To do =
An exact transcription of every entry is required, with the images left out.

Dataset entries
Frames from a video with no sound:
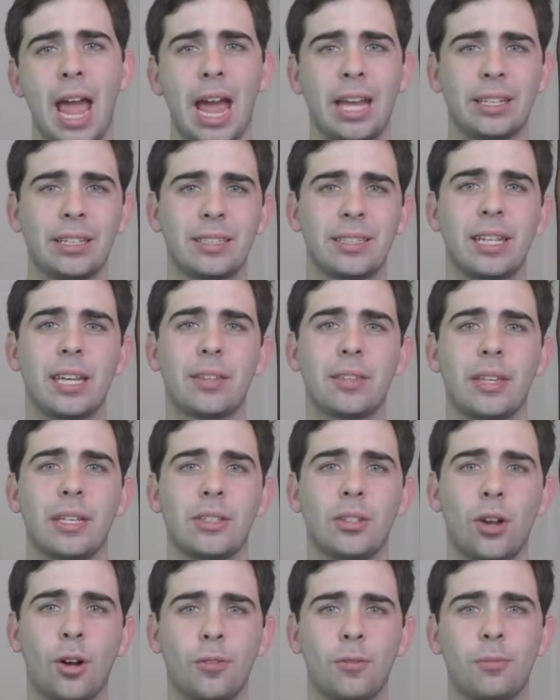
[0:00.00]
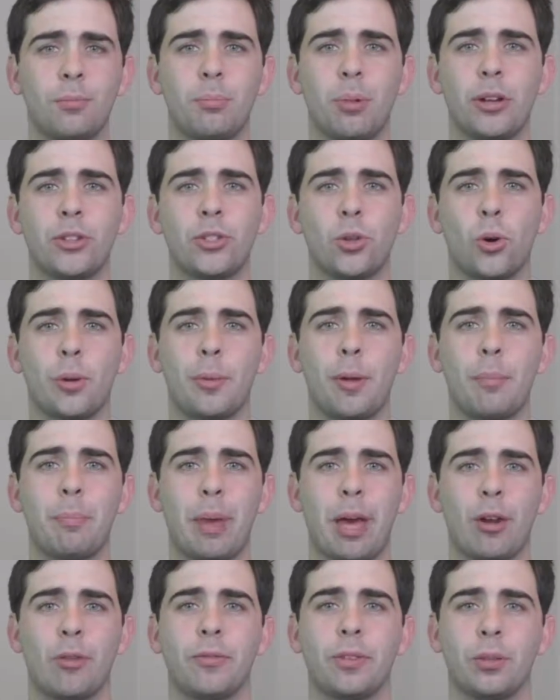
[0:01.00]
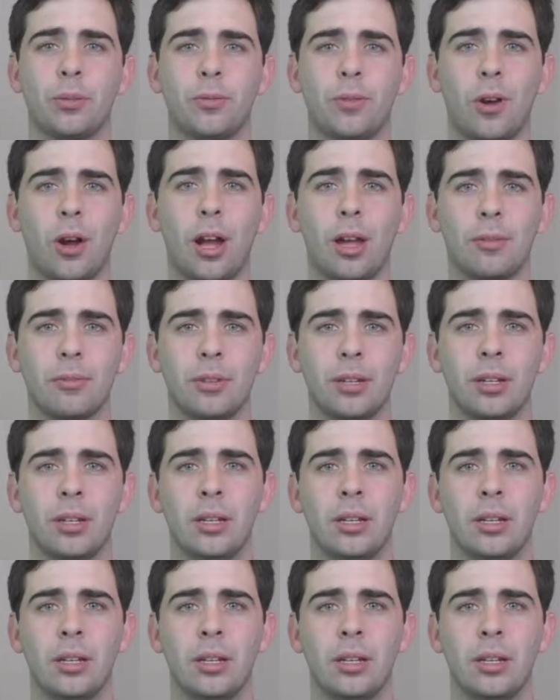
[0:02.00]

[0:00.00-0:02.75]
And let's kick things off by talking about Battlefield five.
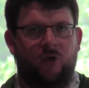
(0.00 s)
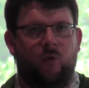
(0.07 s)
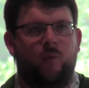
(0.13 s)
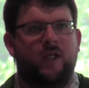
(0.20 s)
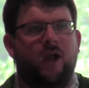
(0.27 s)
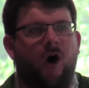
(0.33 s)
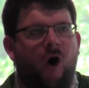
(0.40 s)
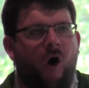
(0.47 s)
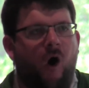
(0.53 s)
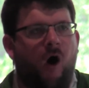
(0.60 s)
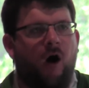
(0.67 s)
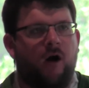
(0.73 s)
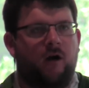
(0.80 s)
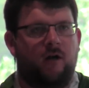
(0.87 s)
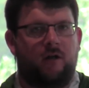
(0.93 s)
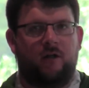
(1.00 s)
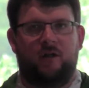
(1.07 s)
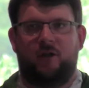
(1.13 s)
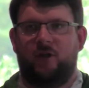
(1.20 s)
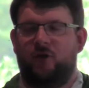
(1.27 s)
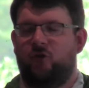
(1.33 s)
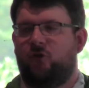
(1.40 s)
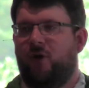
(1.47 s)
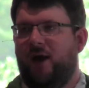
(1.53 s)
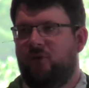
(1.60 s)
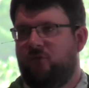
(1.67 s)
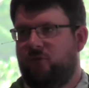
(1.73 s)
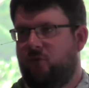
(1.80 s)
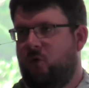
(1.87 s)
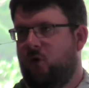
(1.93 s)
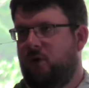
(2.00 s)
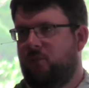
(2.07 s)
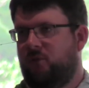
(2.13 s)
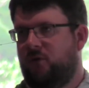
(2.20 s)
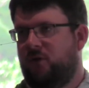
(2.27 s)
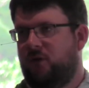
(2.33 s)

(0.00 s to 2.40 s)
we are transformed.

Solution below =
Frames from a video with no sound:
[0:00.00]
[0:01.00]
[0:02.00]

[0:00.00-0:02.75]
And let's kick things off by talking about Battlefield five.
(0.00 s)
(0.07 s)
(0.13 s)
(0.20 s)
(0.27 s)
(0.33 s)
(0.40 s)
(0.47 s)
(0.53 s)
(0.60 s)
(0.67 s)
(0.73 s)
(0.80 s)
(0.87 s)
(0.93 s)
(1.00 s)
(1.07 s)
(1.13 s)
(1.20 s)
(1.27 s)
(1.33 s)
(1.40 s)
(1.47 s)
(1.53 s)
(1.60 s)
(1.67 s)
(1.73 s)
(1.80 s)
(1.87 s)
(1.93 s)
(2.00 s)
(2.07 s)
(2.13 s)
(2.20 s)
(2.27 s)
(2.33 s)

(0.00 s to 2.40 s)
we are transformed.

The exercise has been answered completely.